Now, I have reviewed your VA records but I did not see a disability
rating. Do you have one from the VA?
Yes, sir. I'm at 70 percent which was just recent.
ALJ: Okay. There's no documentation of that, by the way.
REP: Within the two weeks, Your Honor, we'll get that VA rating.
ALJ: That sounds good. All right. Yeah. By the way, I read every single line
of every one of these documents and that wasn't in there yet so . . .
(R. at 37-38).
Then, at the end of the hearing, Mr. Smith’s counsel told the ALJ, “We will get those
records in just as soon as we can and, when we have completed those, I'll send a note along
saying that the record is complete.” (R. at 39). The ALJ gave the plaintiff two weeks to
obtain the VA disability rating. Those records were never sent to the ALJ, and on January
9, 2013, the ALJ published his decision. (R. at 19).
Smith contends that the ALJ failed in his duty to fully develop the administrative
record. Unquestionably, an ALJ has a duty to fully and fairly develop the record. Cowart,
662 F.2d at 735-36. However, a claimant bears the burden of proving that he is disabled, and
is therefore responsible for producing evidence to support his claim. Ellison v. Barnhart, 355
F.3d 1272, 1276 (11th Cir. 2003) (per curiam).
Here, the ALJ afforded Smith the
opportunity to expand the record by including the VA disability rating. He did not do that.
It would be pure speculation now to find that the VA records were necessary to the ALJ’s
decision. This claim does not warrant relief.
B. ACTING AS JUDGE AND MEDICAL PROFESSIONAL
Smith argues that the ALJ improperly
made his own medical findings regarding the functional restrictions imposed
by Mr. Smith’s diabetes, diabetes without retinopathy, and cataract, right eye.
In so doing, the ALJ failed to identify the medical authority on which he relied
in drawing his conclusions as to Mr. Smith’s work-related limitations of
(Pl. Br. at 8).
This contention lacks merit. It is the ALJ’s duty to assess and determine a Social
Security claimant’s residual functional capacity. 20 C.F.R. § 404.1546(b). Even a cursory
review of the ALJ’s decision shows that he reviewed and considered all of the medical
evidence before him in reaching a conclusion about the functional limitations imposed on
Smith by those conditions. That is all that is required. It is not necessary that a medical
provider give an opinion about a claimant’s residual functional capacity.
C. ADDITIONAL MEDICAL EVIDENCE
Attached to Smith’s brief submitted to this court are pharmacy records dating from
April 7, 2006, to December 29, 2006. Smith seeks a remand because he claims these records
show that “Mr. Smith’s medical conditions required his treating physician to prescribe him
a plethora of medications in an attempt to treat his medically determinable impairments,
including the frequent administration of insulin.” (Pl. Br. 9)

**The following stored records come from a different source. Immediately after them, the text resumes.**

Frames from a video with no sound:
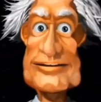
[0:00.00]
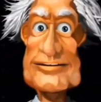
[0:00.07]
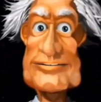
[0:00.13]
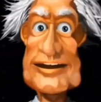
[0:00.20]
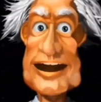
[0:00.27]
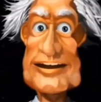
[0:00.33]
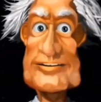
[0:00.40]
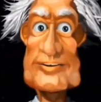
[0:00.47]
a
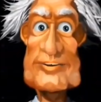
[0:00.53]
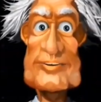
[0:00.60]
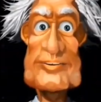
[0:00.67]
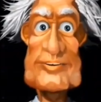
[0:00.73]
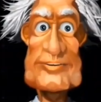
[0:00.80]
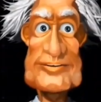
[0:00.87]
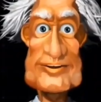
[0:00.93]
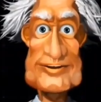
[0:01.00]
larger
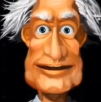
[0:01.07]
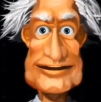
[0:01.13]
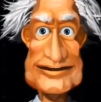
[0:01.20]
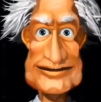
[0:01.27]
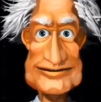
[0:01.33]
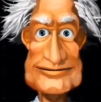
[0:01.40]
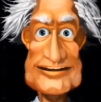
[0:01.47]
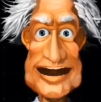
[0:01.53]

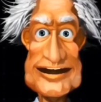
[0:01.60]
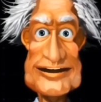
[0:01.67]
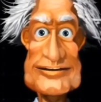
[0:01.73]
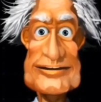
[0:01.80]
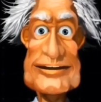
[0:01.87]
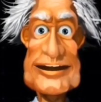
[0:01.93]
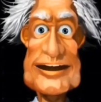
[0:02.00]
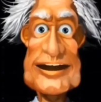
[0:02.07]
centrifugal
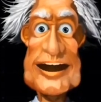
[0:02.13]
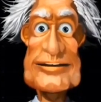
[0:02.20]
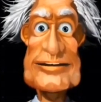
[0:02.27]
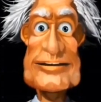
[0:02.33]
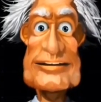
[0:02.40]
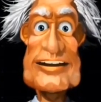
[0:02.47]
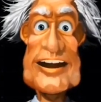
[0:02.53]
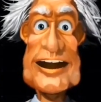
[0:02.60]
pump, as
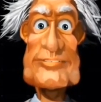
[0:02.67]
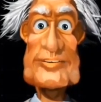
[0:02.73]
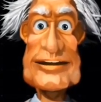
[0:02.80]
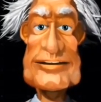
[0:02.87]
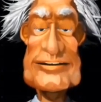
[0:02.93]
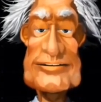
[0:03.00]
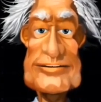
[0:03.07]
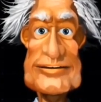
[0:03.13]
long as our
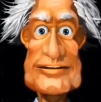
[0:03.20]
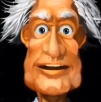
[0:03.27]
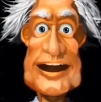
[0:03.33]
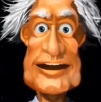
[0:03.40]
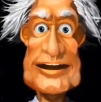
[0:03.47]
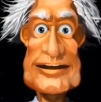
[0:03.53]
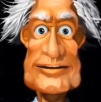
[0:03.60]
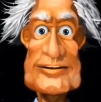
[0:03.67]
system
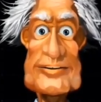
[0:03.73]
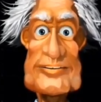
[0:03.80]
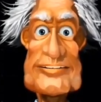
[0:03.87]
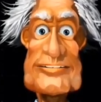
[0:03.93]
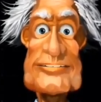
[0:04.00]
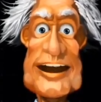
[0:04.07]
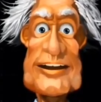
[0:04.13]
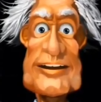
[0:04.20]
requirements
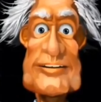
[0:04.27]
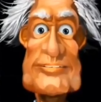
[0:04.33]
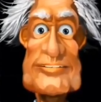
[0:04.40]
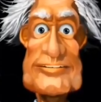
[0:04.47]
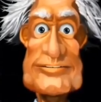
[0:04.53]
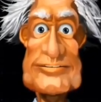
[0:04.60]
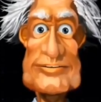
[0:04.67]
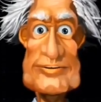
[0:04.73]
are on
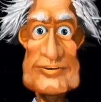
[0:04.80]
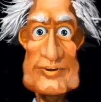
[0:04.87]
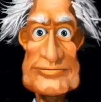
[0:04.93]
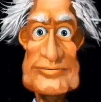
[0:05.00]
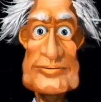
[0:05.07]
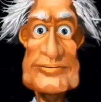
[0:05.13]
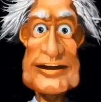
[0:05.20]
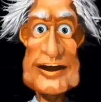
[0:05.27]
or below the
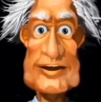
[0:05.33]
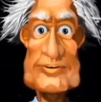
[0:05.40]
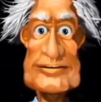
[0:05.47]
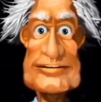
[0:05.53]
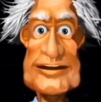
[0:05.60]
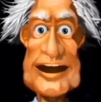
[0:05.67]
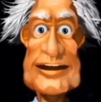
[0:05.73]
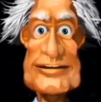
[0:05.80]

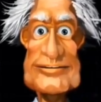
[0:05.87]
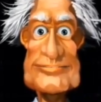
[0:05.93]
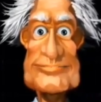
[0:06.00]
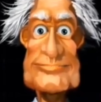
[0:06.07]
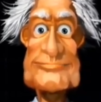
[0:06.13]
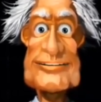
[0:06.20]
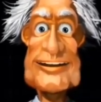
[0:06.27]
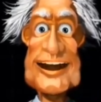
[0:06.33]
performance line,
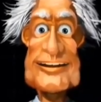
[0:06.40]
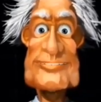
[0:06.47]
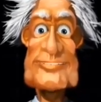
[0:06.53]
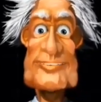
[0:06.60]
the pump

To obtain a remand under 42 U.S.C. § 405(g) for consideration of newly discovered
evidence, a claimant must show: (1) there is new, noncumulative evidence; (2) the evidence
is material, that is, relevant and probative so there is a reasonable possibility that it would
change the administrative result; and (3) there is good cause for the failure to submit the
evidence at the administrative level. Vega v. Comm'r of Soc. Sec., 265 F.3d 1214, 1218 (11th
Cir. 2001). Smith’s evidence fails on the second prong. These records show that Smith’s
treatment for diabetes and other conditions continued during the specified period, but mere
pharmacy records standing alone do not show an inability to work. Thus, the court concludes
that the new evidence is not material because there is no reasonable likelihood that these
records would change the administrative result.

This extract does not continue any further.